[Collected data entries]
━━━━━━━━━━
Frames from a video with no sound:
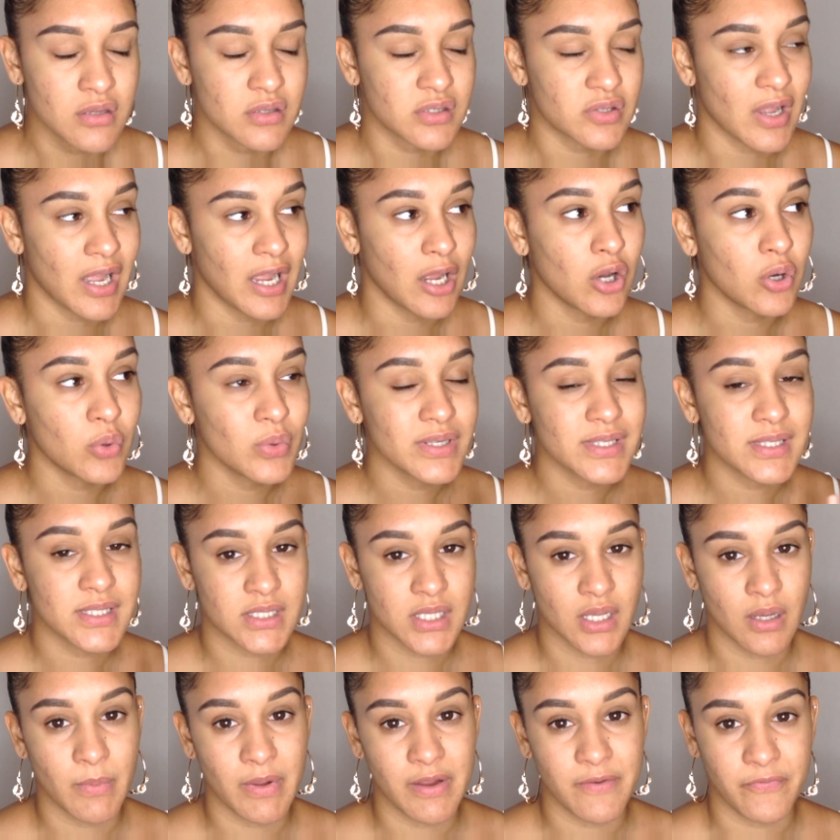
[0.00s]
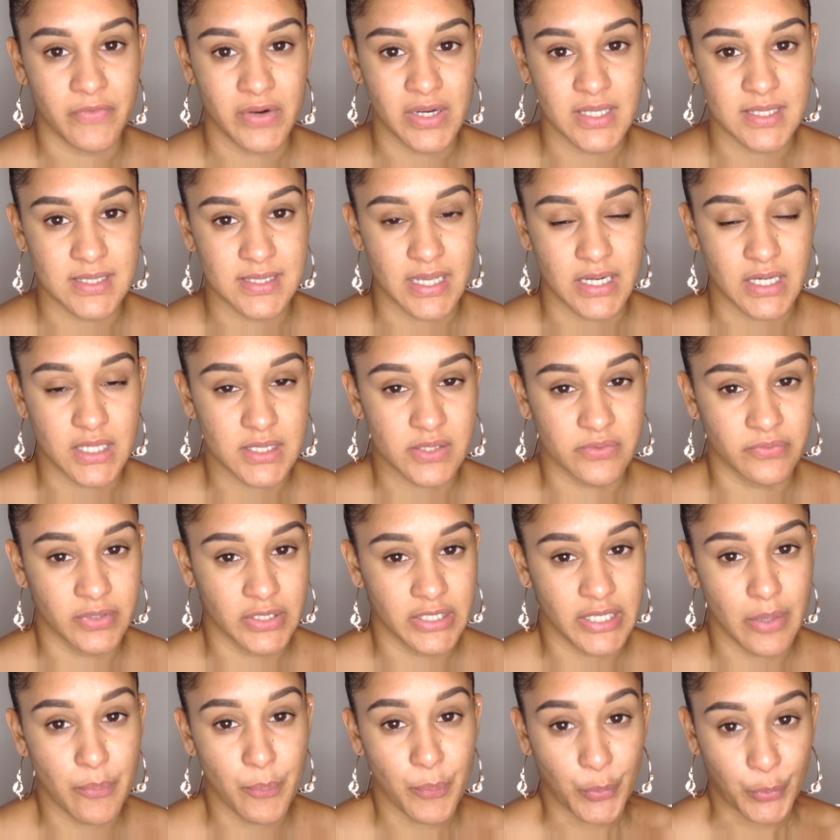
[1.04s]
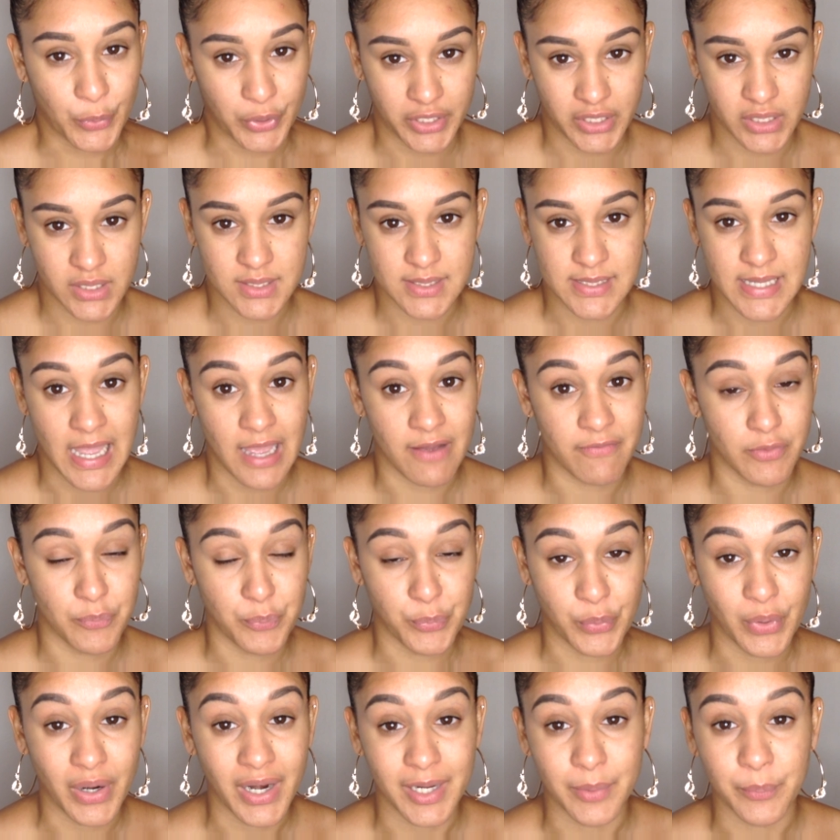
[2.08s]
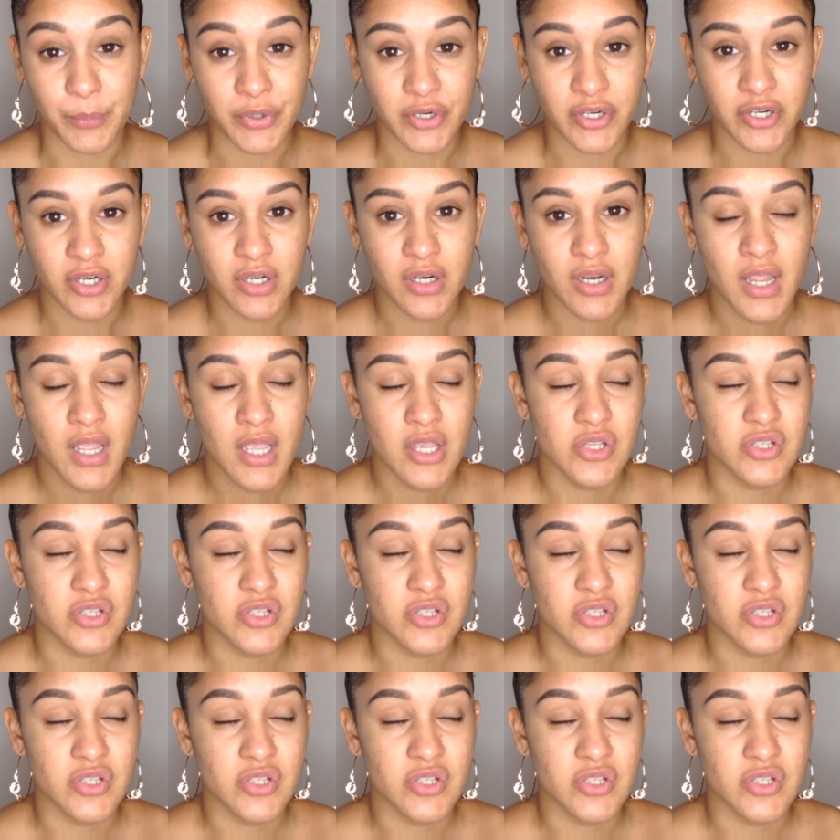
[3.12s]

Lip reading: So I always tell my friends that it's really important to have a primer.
━━━━━━━━━━
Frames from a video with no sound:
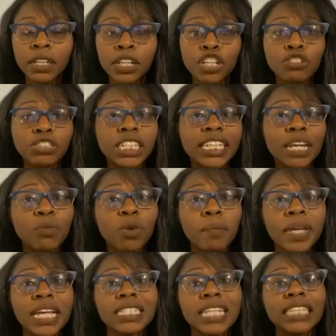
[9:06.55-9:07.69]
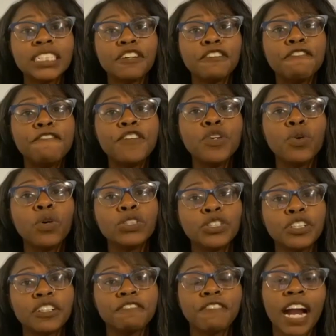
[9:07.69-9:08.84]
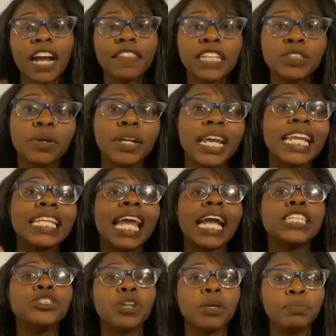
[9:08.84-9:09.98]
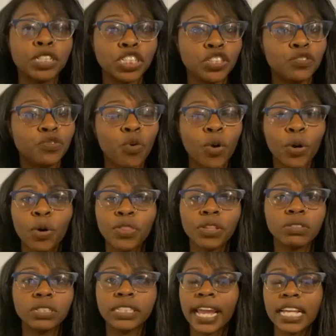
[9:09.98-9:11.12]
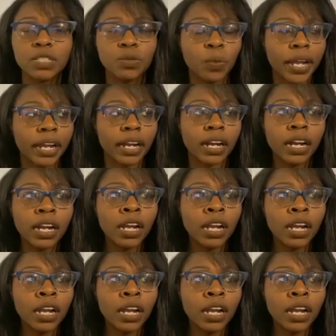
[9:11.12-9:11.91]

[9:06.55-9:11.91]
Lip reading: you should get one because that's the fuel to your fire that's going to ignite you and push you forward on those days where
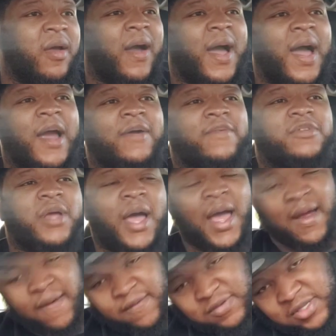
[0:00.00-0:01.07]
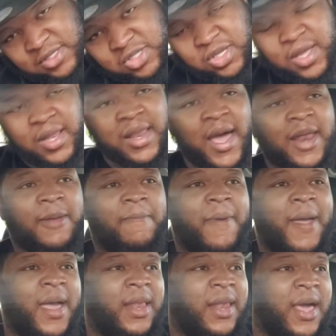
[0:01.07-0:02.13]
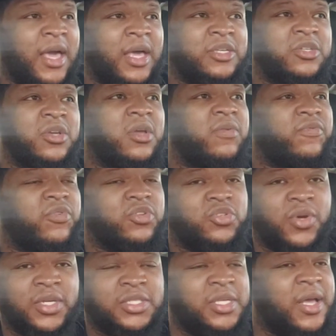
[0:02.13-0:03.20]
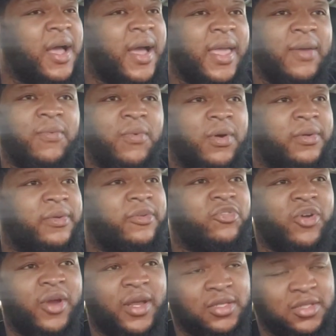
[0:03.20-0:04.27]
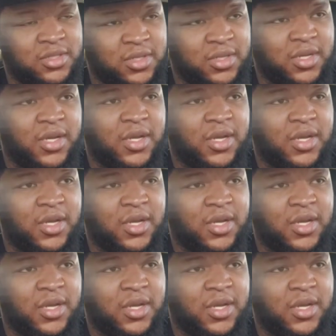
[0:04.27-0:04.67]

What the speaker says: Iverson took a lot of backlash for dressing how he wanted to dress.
━━━━━━━━━━
# EXERCISE DIRECTIONS
All that should appear in the answer is the lines above from the line with "[9:06.55-9:07.69]" through the line with "What the speaker", retyped exactly, pictures left out.

# EXERCISE ANSWER
[9:06.55-9:07.69]
[9:07.69-9:08.84]
[9:08.84-9:09.98]
[9:09.98-9:11.12]
[9:11.12-9:11.91]

[9:06.55-9:11.91]
Lip reading: you should get one because that's the fuel to your fire that's going to ignite you and push you forward on those days where
[0:00.00-0:01.07]
[0:01.07-0:02.13]
[0:02.13-0:03.20]
[0:03.20-0:04.27]
[0:04.27-0:04.67]

What the speaker says: Iverson took a lot of backlash for dressing how he wanted to dress.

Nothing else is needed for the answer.